The European Medicines Agency has recommended approval of Selincro — the first approved drug therapy to proactively help curb a person’s urge to drink.
Up to now, people with an alcohol dependence had to stop drinking before beginning treatment for their addiction — a big hurdle.
However, all of the treatments, including psychosocial counselling measures, cannot prevent patients from relapsing.
The drug, developed by Lundbeck, reduces alcohol consumption and in doing so, minimises the consequences of harmful drinking.
It is regarded as a new treatment option for patients who may not have sought treatment before.
Studies involving 2,000 alcohol-dependent patients found those treated with the drug reduced their alcohol consumption by more than 40% within the first month, and by more than 60% at six months and a year.
In Ireland, research shows:
* Every seven hours, someone dies of analcohol-related illness;
* each night, a total of 2,000 hospital beds are occupied for alcohol-related reasons;
* alcohol-related problems cost Ireland about €3.7bn annually.
There were no major safety concerns identified during the Selincro studies, conducted over a number of years, and the drug was generally well tolerated.
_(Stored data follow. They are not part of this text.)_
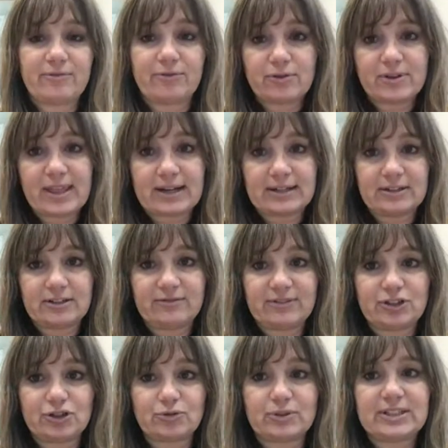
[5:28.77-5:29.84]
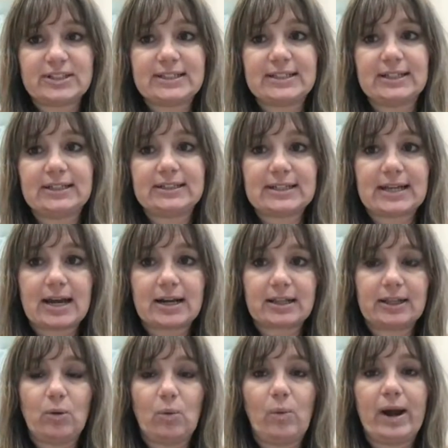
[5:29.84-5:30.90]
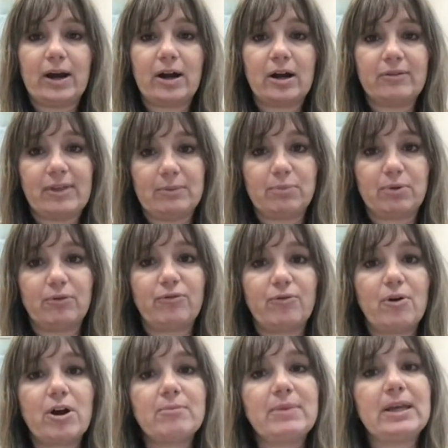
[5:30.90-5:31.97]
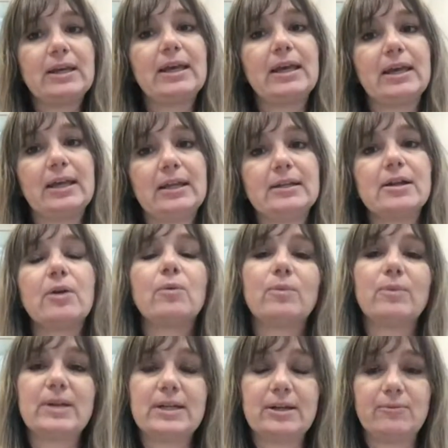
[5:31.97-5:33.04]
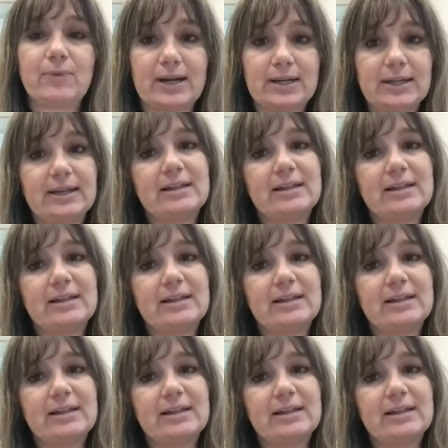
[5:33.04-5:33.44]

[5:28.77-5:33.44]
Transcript: for that individual to see exactly where are they performing in reading, writing,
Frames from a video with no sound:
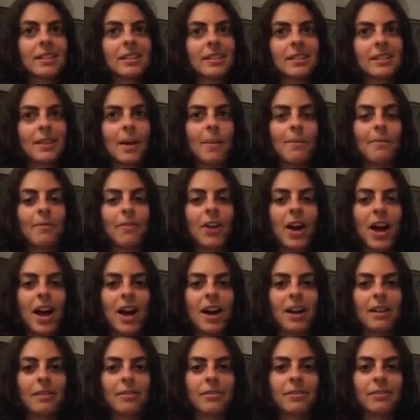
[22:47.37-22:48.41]
step 5,
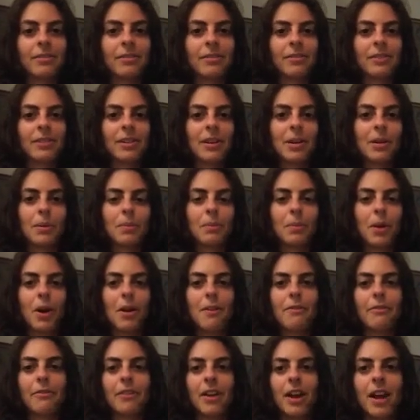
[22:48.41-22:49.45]

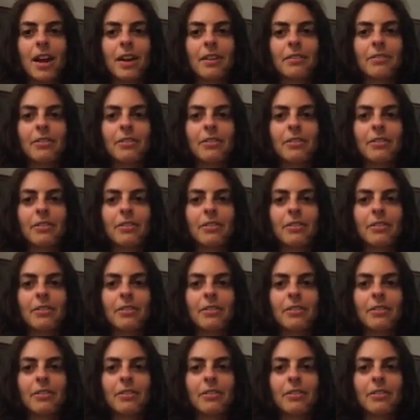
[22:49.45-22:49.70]
part 5,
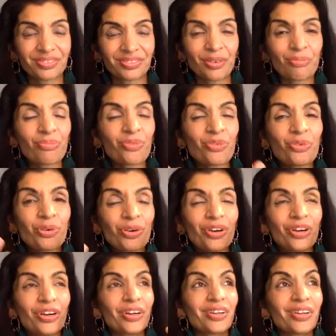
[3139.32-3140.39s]

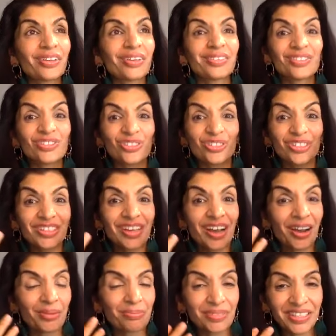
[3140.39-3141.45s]
More she
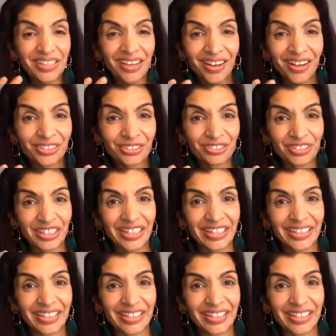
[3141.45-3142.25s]
not be hungry.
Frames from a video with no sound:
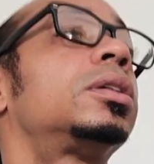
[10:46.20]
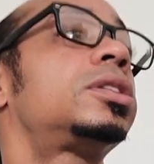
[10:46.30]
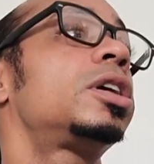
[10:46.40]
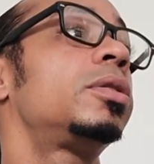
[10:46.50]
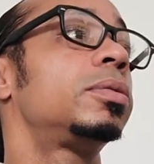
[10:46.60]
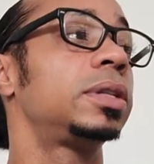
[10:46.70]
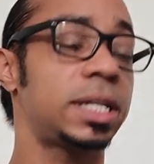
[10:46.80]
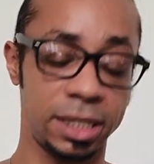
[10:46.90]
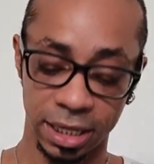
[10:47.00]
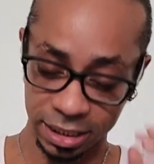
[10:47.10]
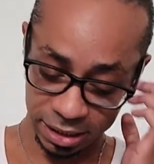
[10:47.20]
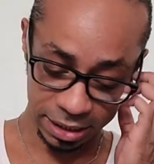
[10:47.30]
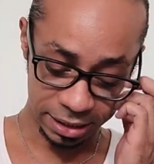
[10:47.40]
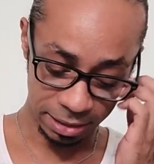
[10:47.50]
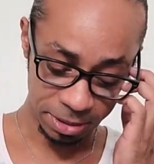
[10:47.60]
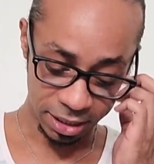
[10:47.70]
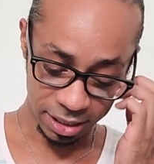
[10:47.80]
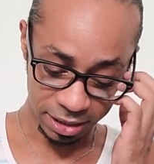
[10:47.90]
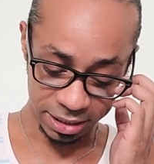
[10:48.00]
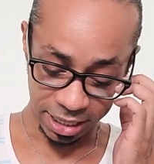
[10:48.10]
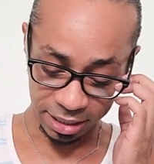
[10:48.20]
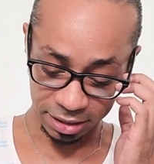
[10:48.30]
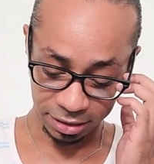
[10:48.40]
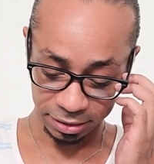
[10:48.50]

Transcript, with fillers: So let's get into this. I'm gonna cut the deck.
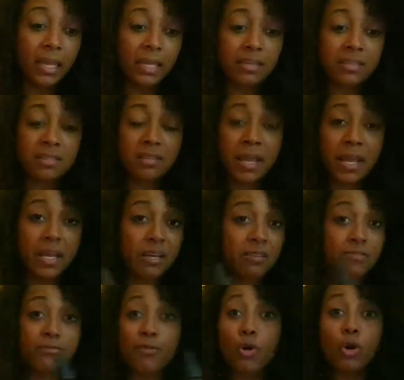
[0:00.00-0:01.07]
is like
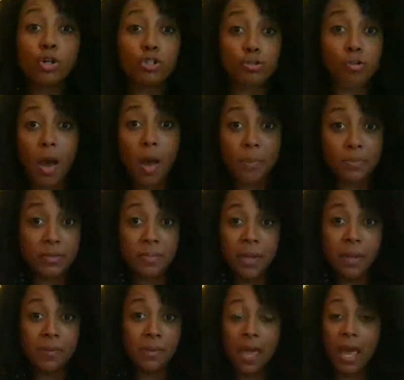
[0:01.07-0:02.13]
four drops
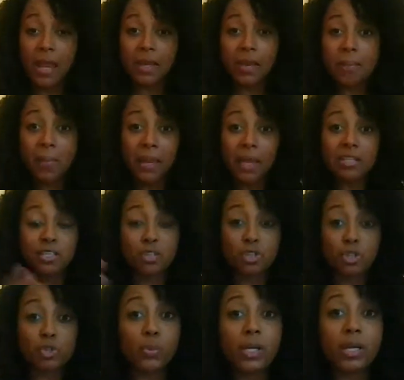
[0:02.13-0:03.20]
maybe, and it makes a
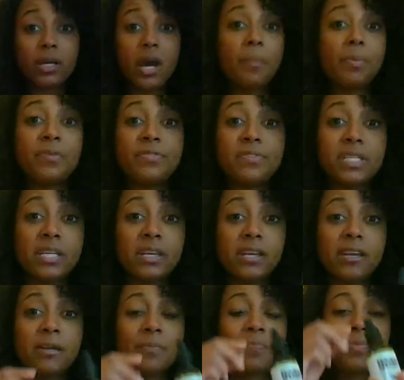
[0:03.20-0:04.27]
sweet cup of tea.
The drug will be used to help lower alcohol consumption in alcohol-dependent adults who are drinking heavily but have no physical withdrawal symptoms and do not require immediate detoxification.
The active substance of Selincro is nalmefene — which is an opioid receptor antagonist.
It blocks the action of certain receptors in the brain called opioid receptors, which are involved in the complex process of alcohol dependence.
The European Medicine Agency has recommended that the drug should be prescribed together with continuous psychosocial support that focuses on treatment adherence and reducing alcohol consumption.
Health experts have said any properly researched drug that can help to reduce the national alcohol problem was to be welcomed.
However, the jury remains out as to how effective it will be.
The European Medicines Agency’s opinion on Selincro will be sent to the European Commission for the granting of a marketing authorisation.
According to the Irish Medicines Board, marketing authorisation is valid for the entire community market, which means the drug may be marketed in all member states.